### [Work to complete]
Each entry below should be returned exactly as is, with the pictures removed.
-- Opening Marker --
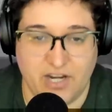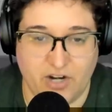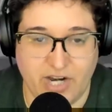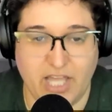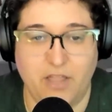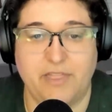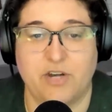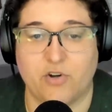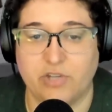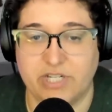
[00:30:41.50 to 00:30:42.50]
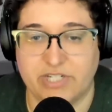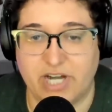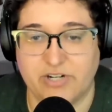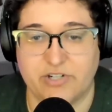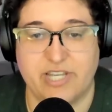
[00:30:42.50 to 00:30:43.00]
and our health, and early
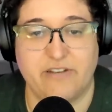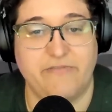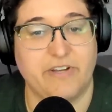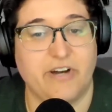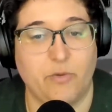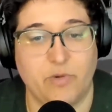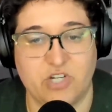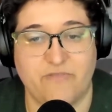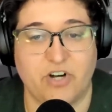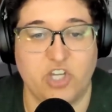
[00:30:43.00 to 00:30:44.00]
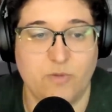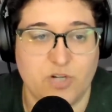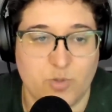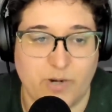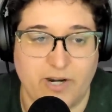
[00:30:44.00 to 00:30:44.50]
doctors had to figure out which of our
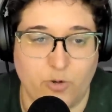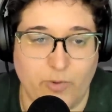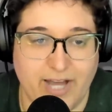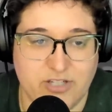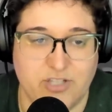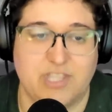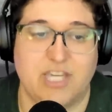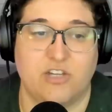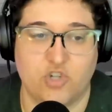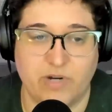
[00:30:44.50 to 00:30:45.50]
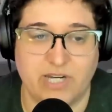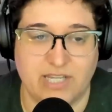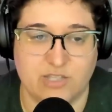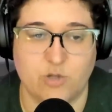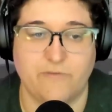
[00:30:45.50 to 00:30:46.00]
humors were out of whack so that they could treat
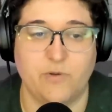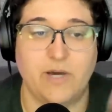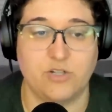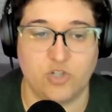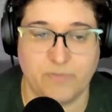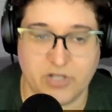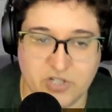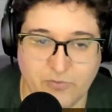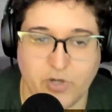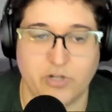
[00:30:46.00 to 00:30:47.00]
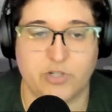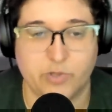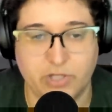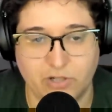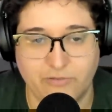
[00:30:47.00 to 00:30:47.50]
it. So, if you had too much of one or too
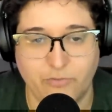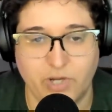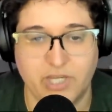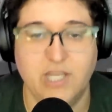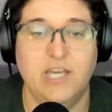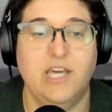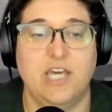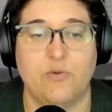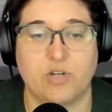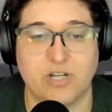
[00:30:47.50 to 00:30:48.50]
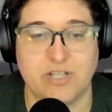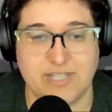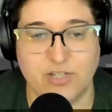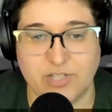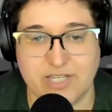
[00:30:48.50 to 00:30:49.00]
little of one, it would cause
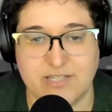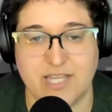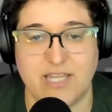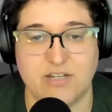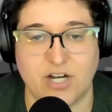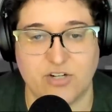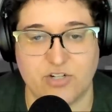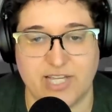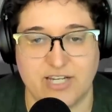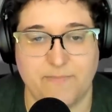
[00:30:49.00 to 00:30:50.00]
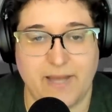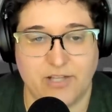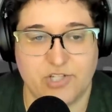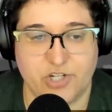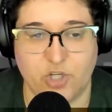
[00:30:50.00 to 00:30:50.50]
illness, and doctors had to
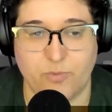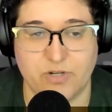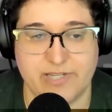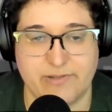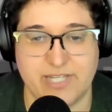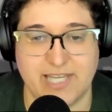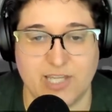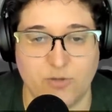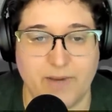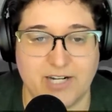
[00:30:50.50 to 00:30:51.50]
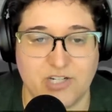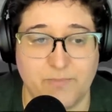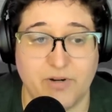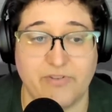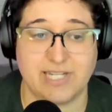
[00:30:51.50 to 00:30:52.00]
balance your humors out to get you back to
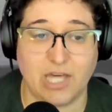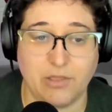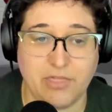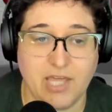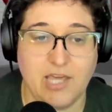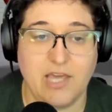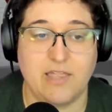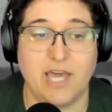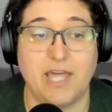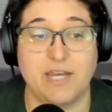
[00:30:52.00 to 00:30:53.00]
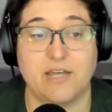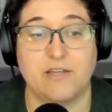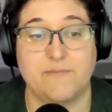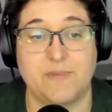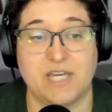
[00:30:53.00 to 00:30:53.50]
perfect health. And
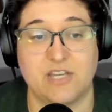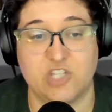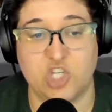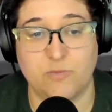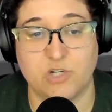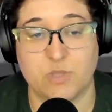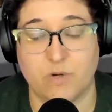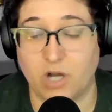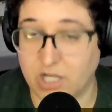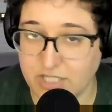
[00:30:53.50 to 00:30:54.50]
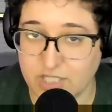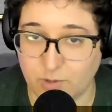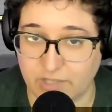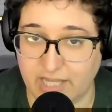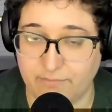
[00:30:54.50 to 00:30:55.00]
because humors were
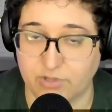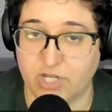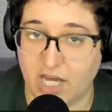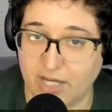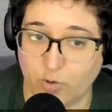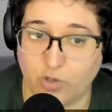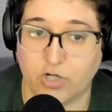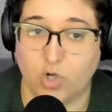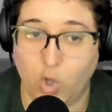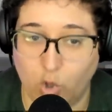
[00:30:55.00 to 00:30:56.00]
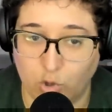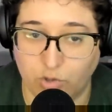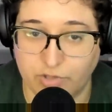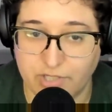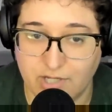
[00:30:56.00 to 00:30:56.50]
also labeled hot or
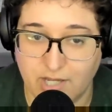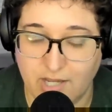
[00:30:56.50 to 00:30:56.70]
cold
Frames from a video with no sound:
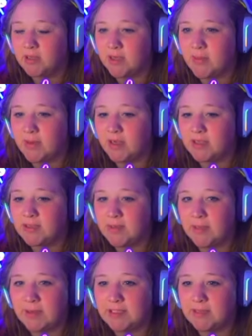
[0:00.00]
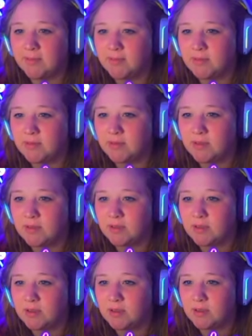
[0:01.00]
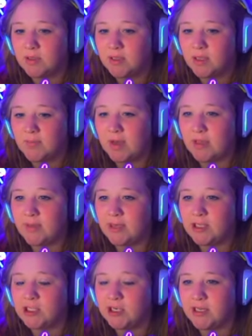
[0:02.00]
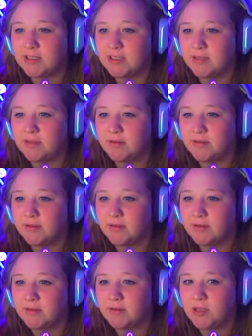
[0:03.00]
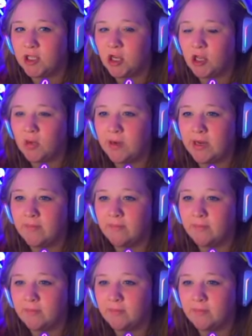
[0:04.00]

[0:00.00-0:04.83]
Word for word: Come on, somebody buy some. Buy the botched earrings. You know you want them.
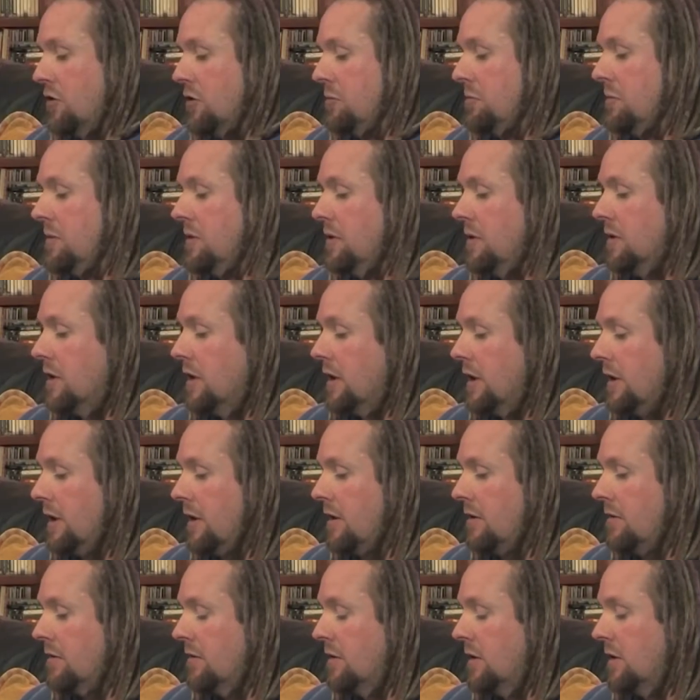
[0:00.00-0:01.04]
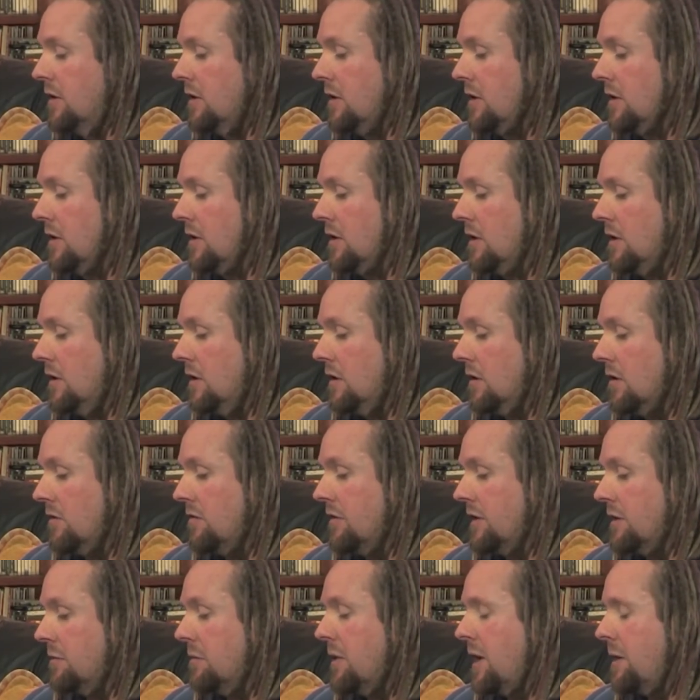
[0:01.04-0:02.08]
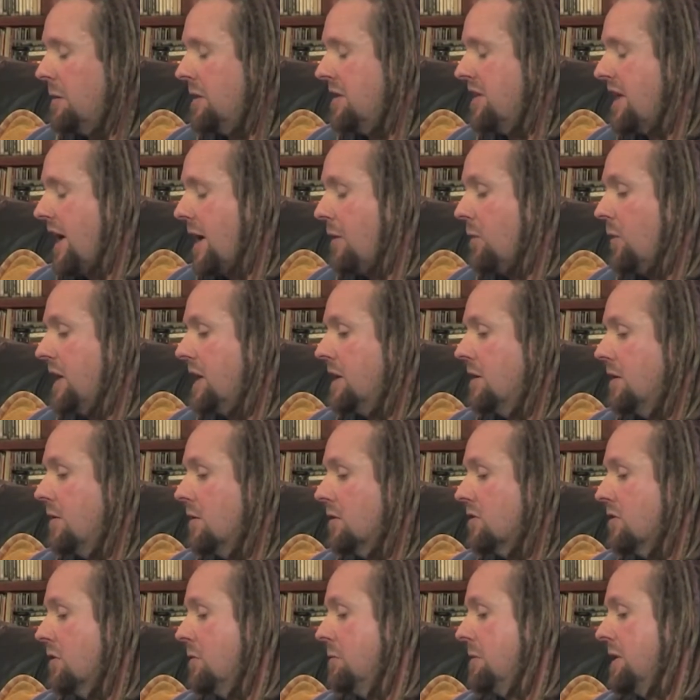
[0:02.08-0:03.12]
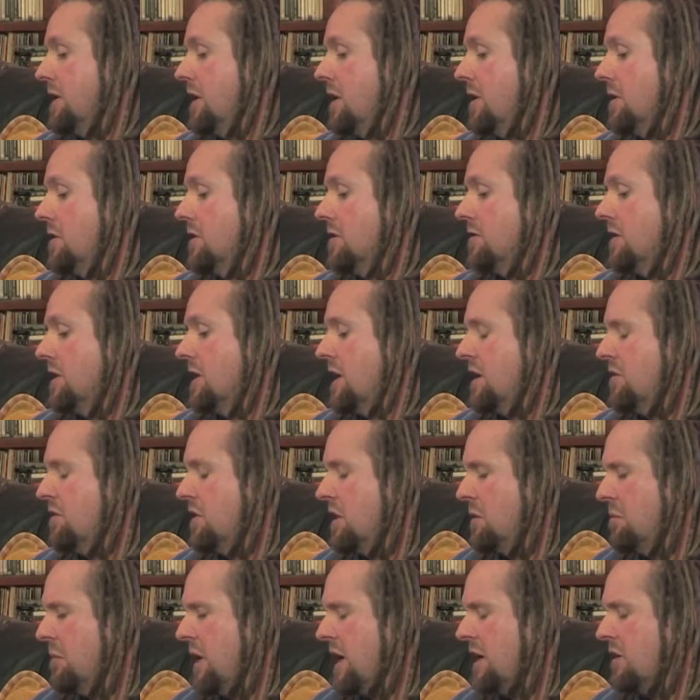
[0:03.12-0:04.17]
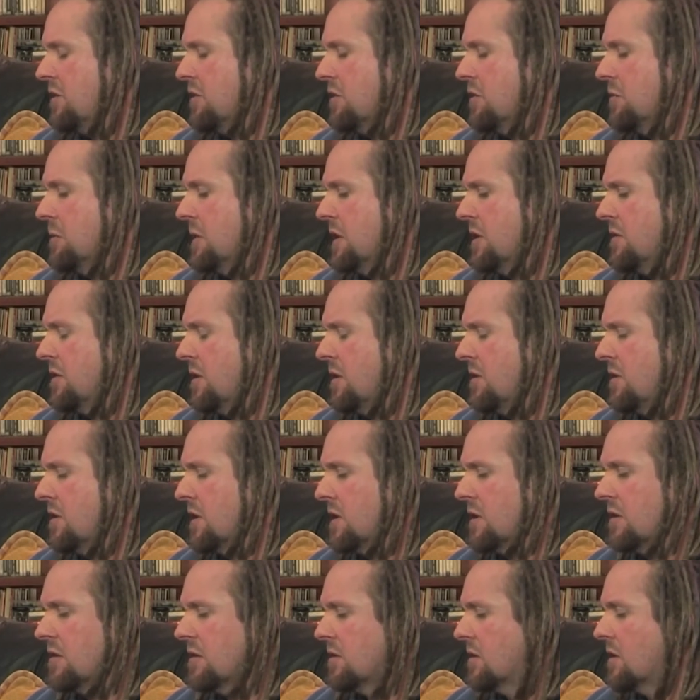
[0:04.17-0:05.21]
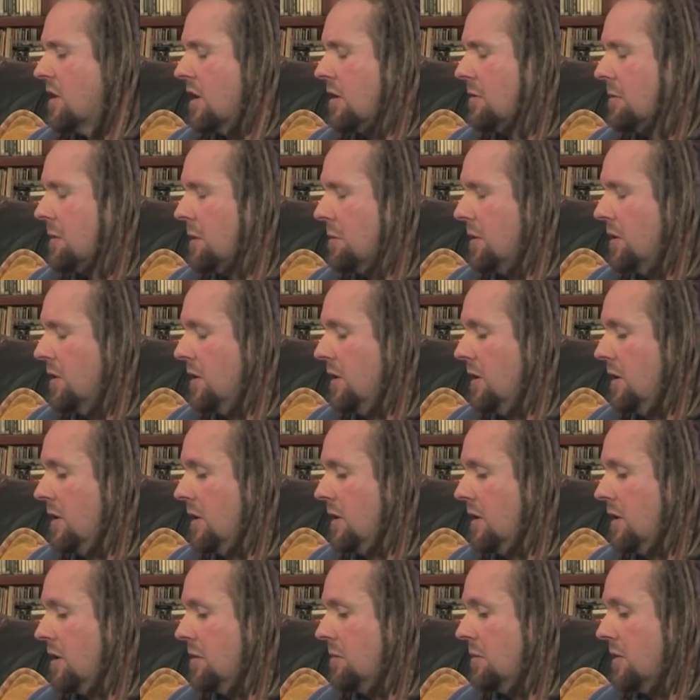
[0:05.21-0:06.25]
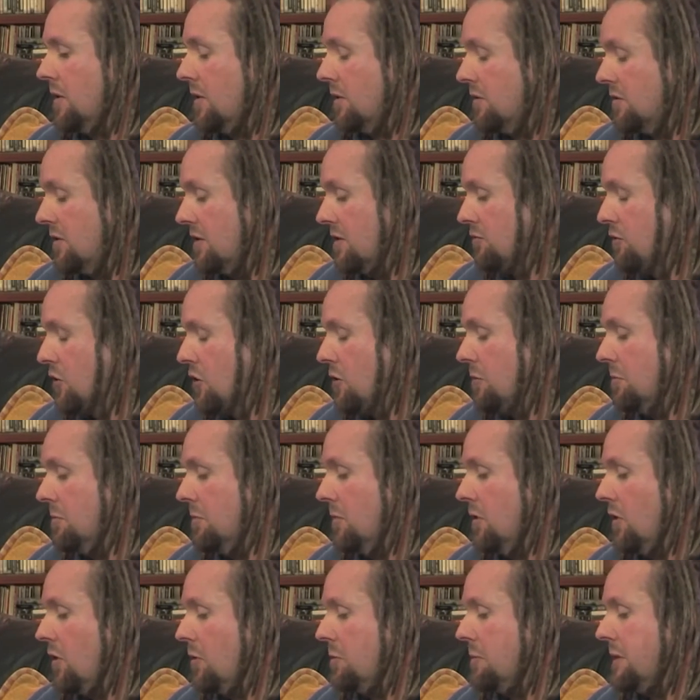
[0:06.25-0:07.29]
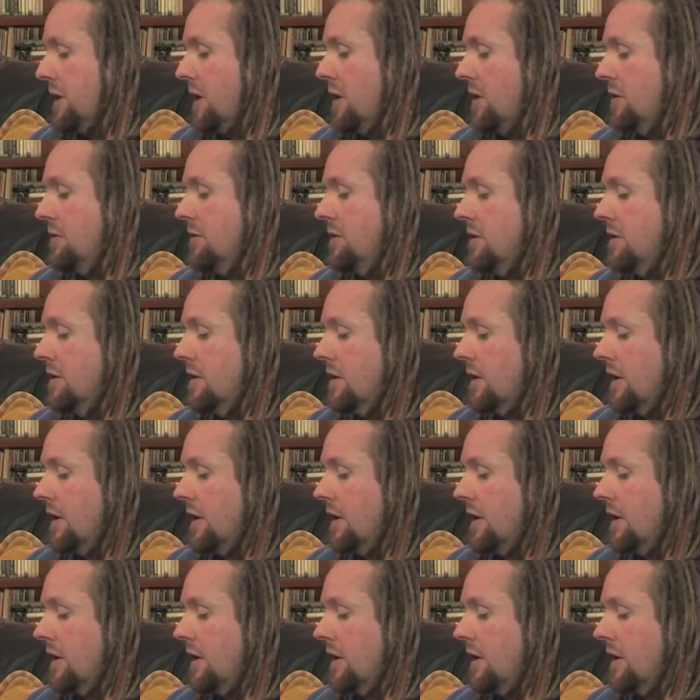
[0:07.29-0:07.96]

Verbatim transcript: room. Uh, I think maybe that week I was on my own. I didn't have any mates with me. I don't think. I can't remember, but I was in a room on my own.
-- Closing Marker --
### [Answer to this exercise]
[00:30:41.50 to 00:30:42.50]
[00:30:42.50 to 00:30:43.00]
and our health, and early
[00:30:43.00 to 00:30:44.00]
[00:30:44.00 to 00:30:44.50]
doctors had to figure out which of our
[00:30:44.50 to 00:30:45.50]
[00:30:45.50 to 00:30:46.00]
humors were out of whack so that they could treat
[00:30:46.00 to 00:30:47.00]
[00:30:47.00 to 00:30:47.50]
it. So, if you had too much of one or too
[00:30:47.50 to 00:30:48.50]
[00:30:48.50 to 00:30:49.00]
little of one, it would cause
[00:30:49.00 to 00:30:50.00]
[00:30:50.00 to 00:30:50.50]
illness, and doctors had to
[00:30:50.50 to 00:30:51.50]
[00:30:51.50 to 00:30:52.00]
balance your humors out to get you back to
[00:30:52.00 to 00:30:53.00]
[00:30:53.00 to 00:30:53.50]
perfect health. And
[00:30:53.50 to 00:30:54.50]
[00:30:54.50 to 00:30:55.00]
because humors were
[00:30:55.00 to 00:30:56.00]
[00:30:56.00 to 00:30:56.50]
also labeled hot or
[00:30:56.50 to 00:30:56.70]
cold
Frames from a video with no sound:
[0:00.00]
[0:01.00]
[0:02.00]
[0:03.00]
[0:04.00]

[0:00.00-0:04.83]
Word for word: Come on, somebody buy some. Buy the botched earrings. You know you want them.
[0:00.00-0:01.04]
[0:01.04-0:02.08]
[0:02.08-0:03.12]
[0:03.12-0:04.17]
[0:04.17-0:05.21]
[0:05.21-0:06.25]
[0:06.25-0:07.29]
[0:07.29-0:07.96]

Verbatim transcript: room. Uh, I think maybe that week I was on my own. I didn't have any mates with me. I don't think. I can't remember, but I was in a room on my own.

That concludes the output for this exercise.